*Work instruction:* Quote the listing below in full and exactly as written, but omit every picture.

####

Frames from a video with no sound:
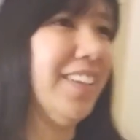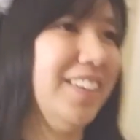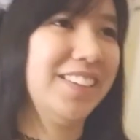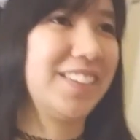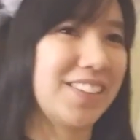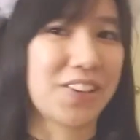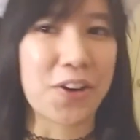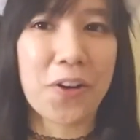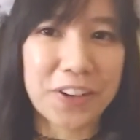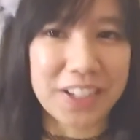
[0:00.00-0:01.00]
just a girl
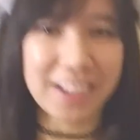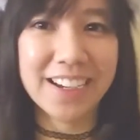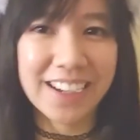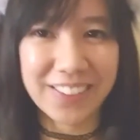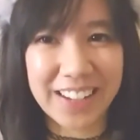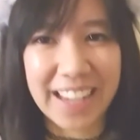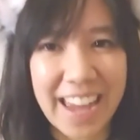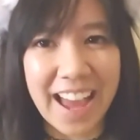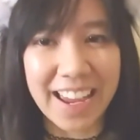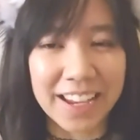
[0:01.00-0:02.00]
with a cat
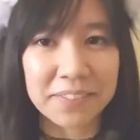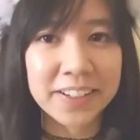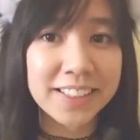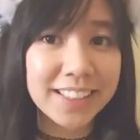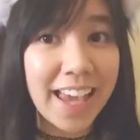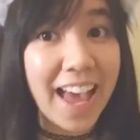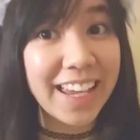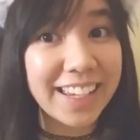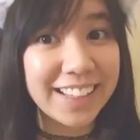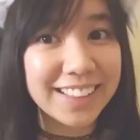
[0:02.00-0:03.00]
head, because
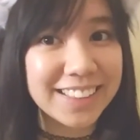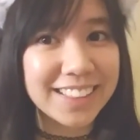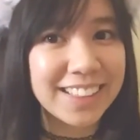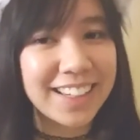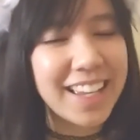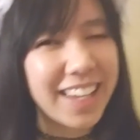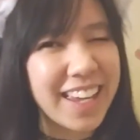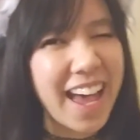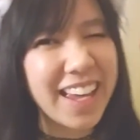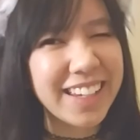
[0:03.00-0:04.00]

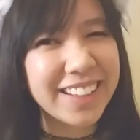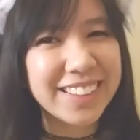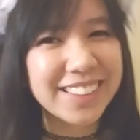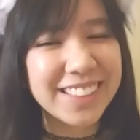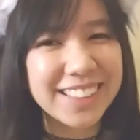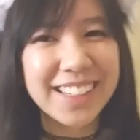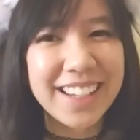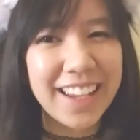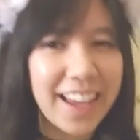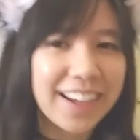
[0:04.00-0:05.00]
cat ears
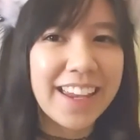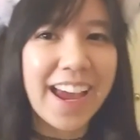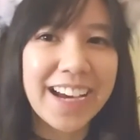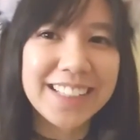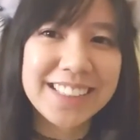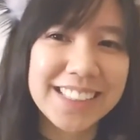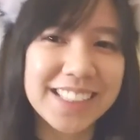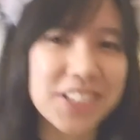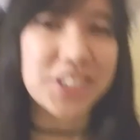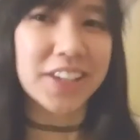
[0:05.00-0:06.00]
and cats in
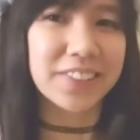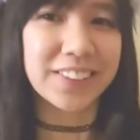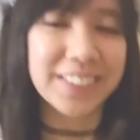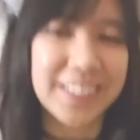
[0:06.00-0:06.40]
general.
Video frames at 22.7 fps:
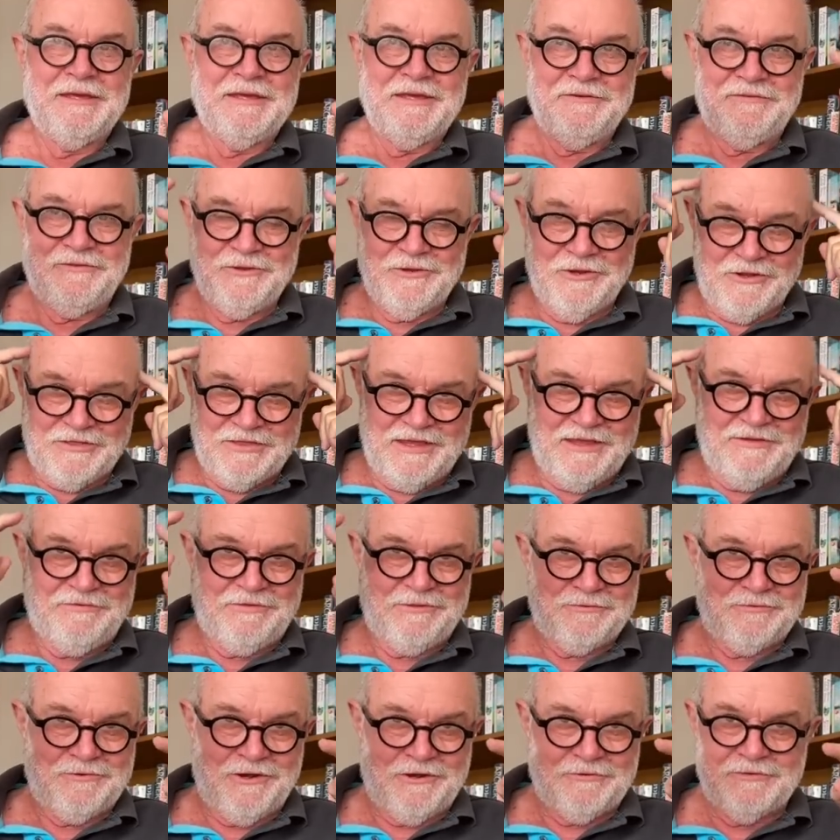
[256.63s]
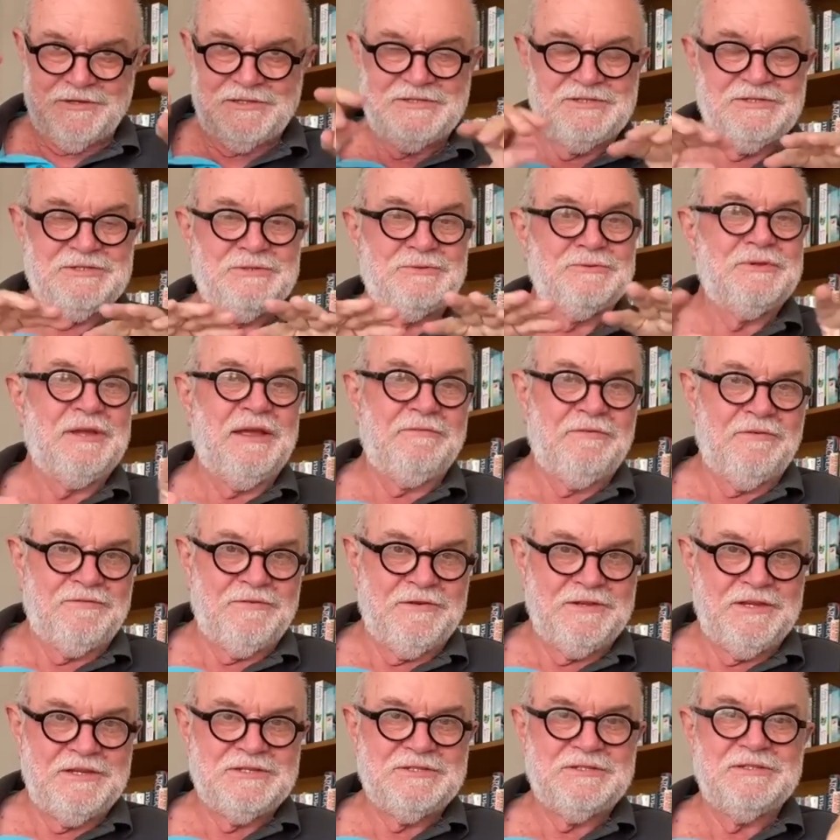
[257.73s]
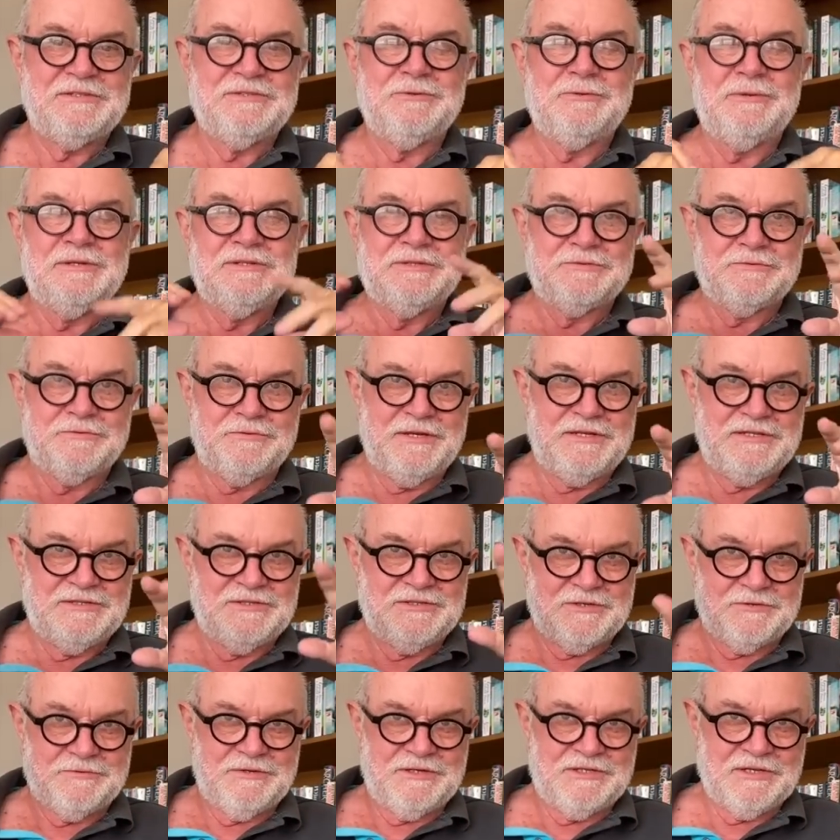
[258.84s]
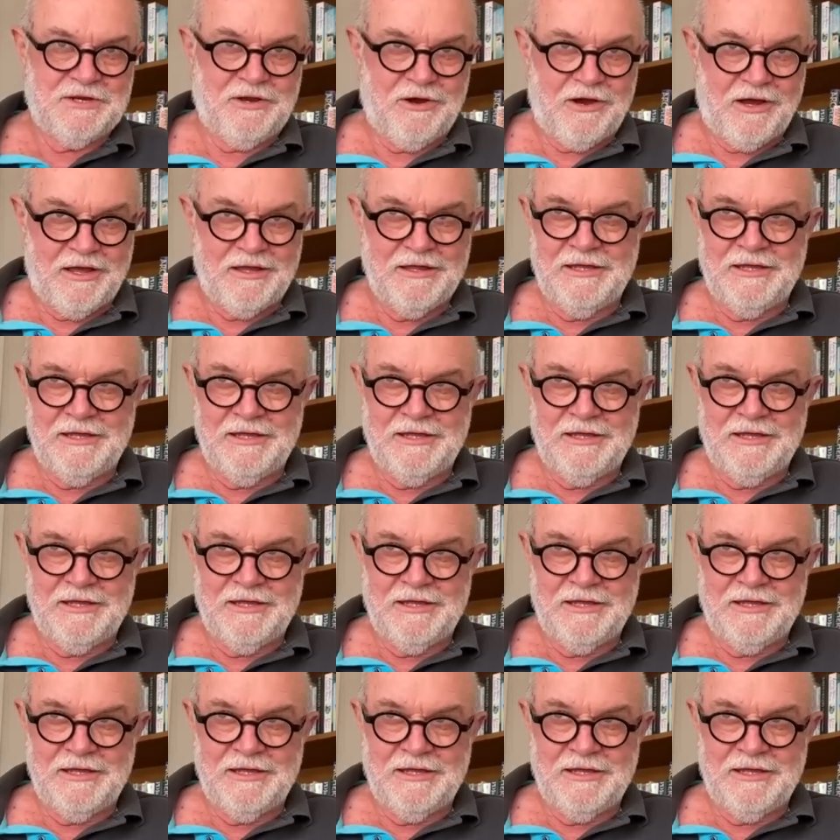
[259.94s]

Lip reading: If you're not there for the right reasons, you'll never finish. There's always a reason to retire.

####

*Exercise output:*
Frames from a video with no sound:
[0:00.00-0:01.00]
just a girl
[0:01.00-0:02.00]
with a cat
[0:02.00-0:03.00]
head, because
[0:03.00-0:04.00]

[0:04.00-0:05.00]
cat ears
[0:05.00-0:06.00]
and cats in
[0:06.00-0:06.40]
general.
Video frames at 22.7 fps:
[256.63s]
[257.73s]
[258.84s]
[259.94s]

Lip reading: If you're not there for the right reasons, you'll never finish. There's always a reason to retire.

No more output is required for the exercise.